Pero volver también significa recordar, sobre todo, los silencios de ese día. Sí, se escuchaban sirenas. Sí, se escuchaban gritos y llantos. Pero también el hecho se caracterizó por su silencio ensordecedor, de ese que desespera y angustia. Así lo explica Luciano, bombero que trabajó en el rescate, mientras ingresa por primera vez al memorial: “Uno de los recuerdos más fuertes que tengo es el silencio que había en este lugar”.
Esa madrugada uno de los rescatistas se acercó a la esquina de Salta y Oroño por primera vez desde la explosión y ordenó apagar celulares y motores de todos los vehículos. Además, pidieron evitar la zona. El objetivo era poner en marcha las ondas sísmicas y así detectar movimientos bajo los escombros con la esperanza de poder rescatar a los que estaban faltando.

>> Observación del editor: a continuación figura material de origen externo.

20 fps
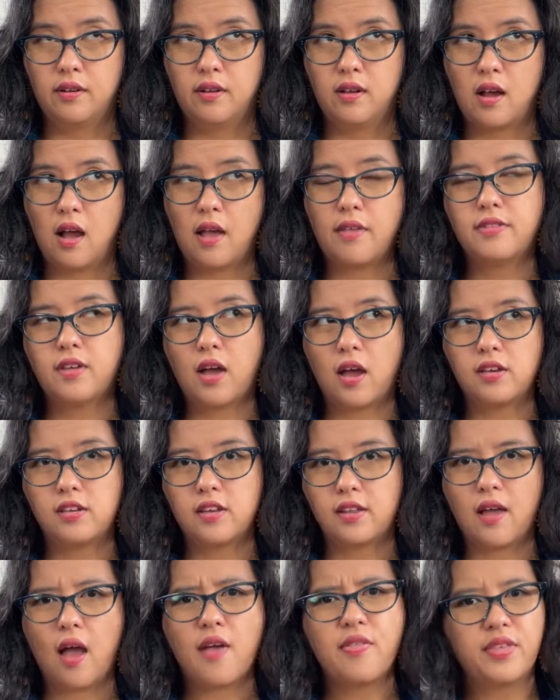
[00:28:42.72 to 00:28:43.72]

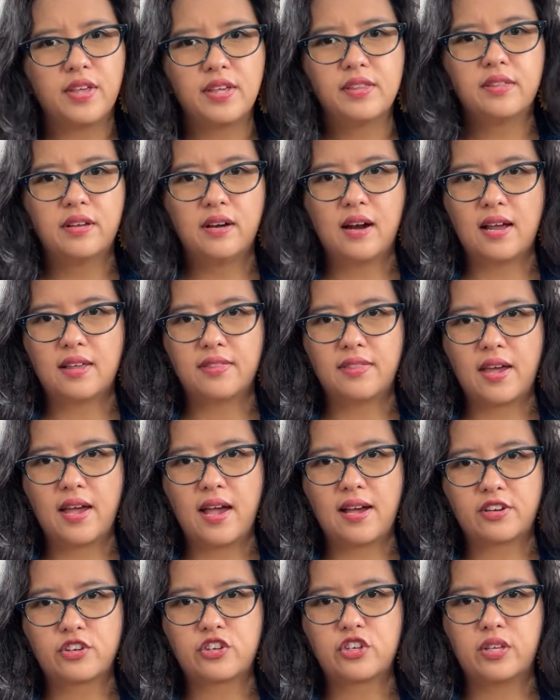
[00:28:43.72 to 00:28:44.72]
I think that they
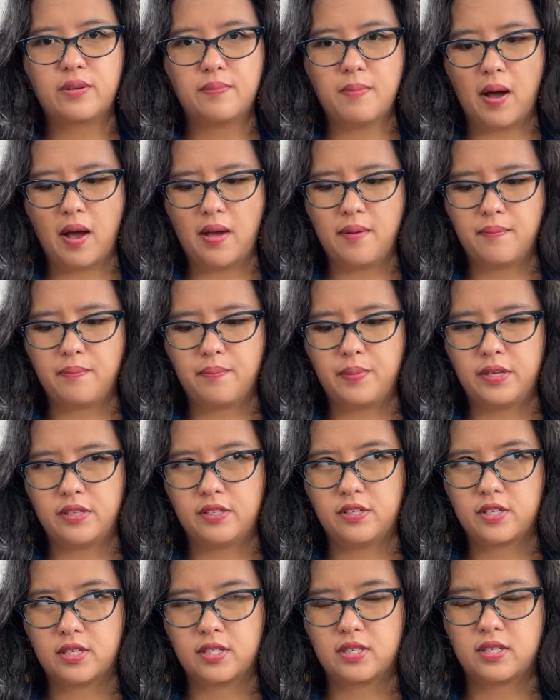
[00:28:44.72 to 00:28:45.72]
actually might be
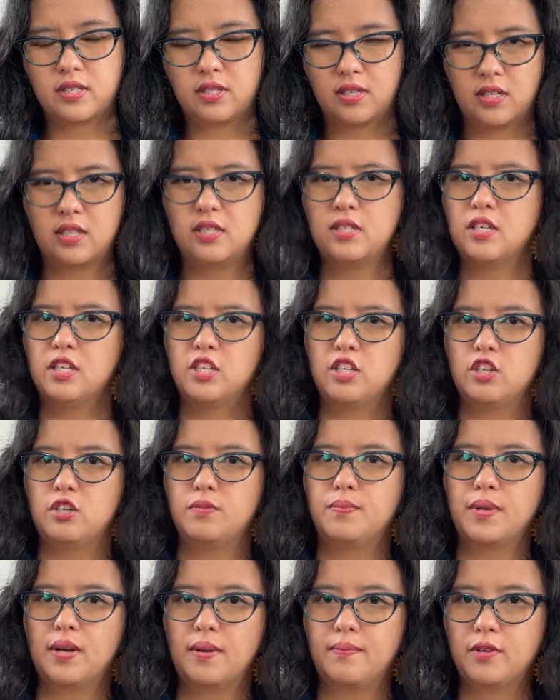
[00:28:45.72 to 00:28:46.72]
discontinued,
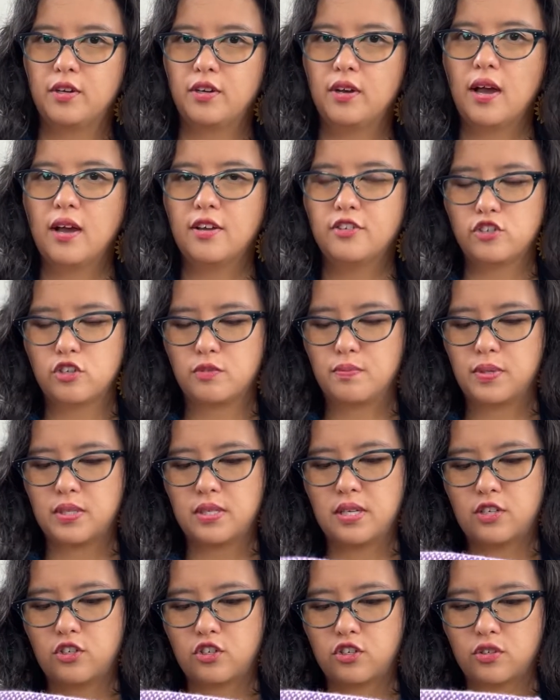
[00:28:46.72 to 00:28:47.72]
but I'm not
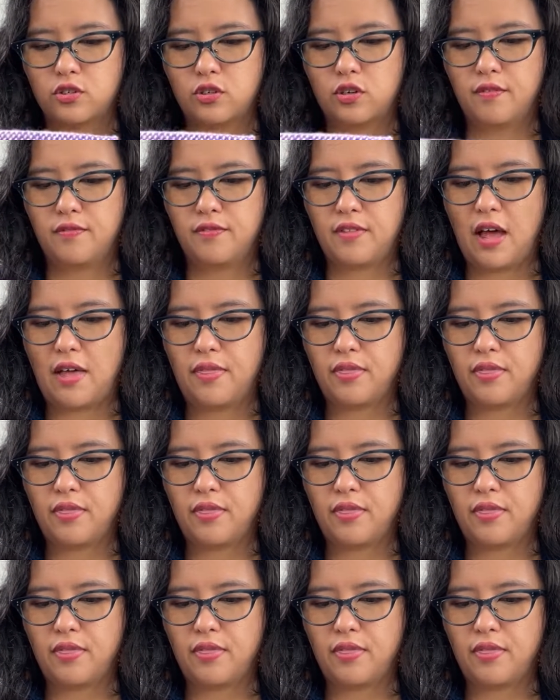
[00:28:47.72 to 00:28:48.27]
100% sure of that.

Es por esto que el silencio se convirtió, fundamentalmente, en un elemento descriptivo de esos seis días intensos de búsqueda. El centro de la ciudad, que siempre se caracterizó por las bocinas de los autos, los gritos de los niños, el ruido de las obras -todos aquellos sonidos que estábamos acostumbrados a que nos acompañen en nuestra rutina- se apagó en un segundo y nos dejó aturdidos ante tanta nada.

A las nueve cuarenta de la mañana, del 6 de agosto del 2013, Agustín sigue siendo un pibe de diez años que sueña con convertirse en goleador del club de sus amores. Sin embargo, se acaba de encontrar frente a frente – de la forma más literal que puede usarse esta frase – con el capítulo más trágico y triste de Rosario, la ciudad que adoptó como su hogar desde que volvió de Italia.
Hoy es 6 de agosto pero de 2024, ese chico que jugaba al fútbol en las inferiores del club barrial creció, está cumpliendo uno de sus más grandes sueños en el club canalla y, además, con él se guardó una historia que, once años después, nos quiere contar.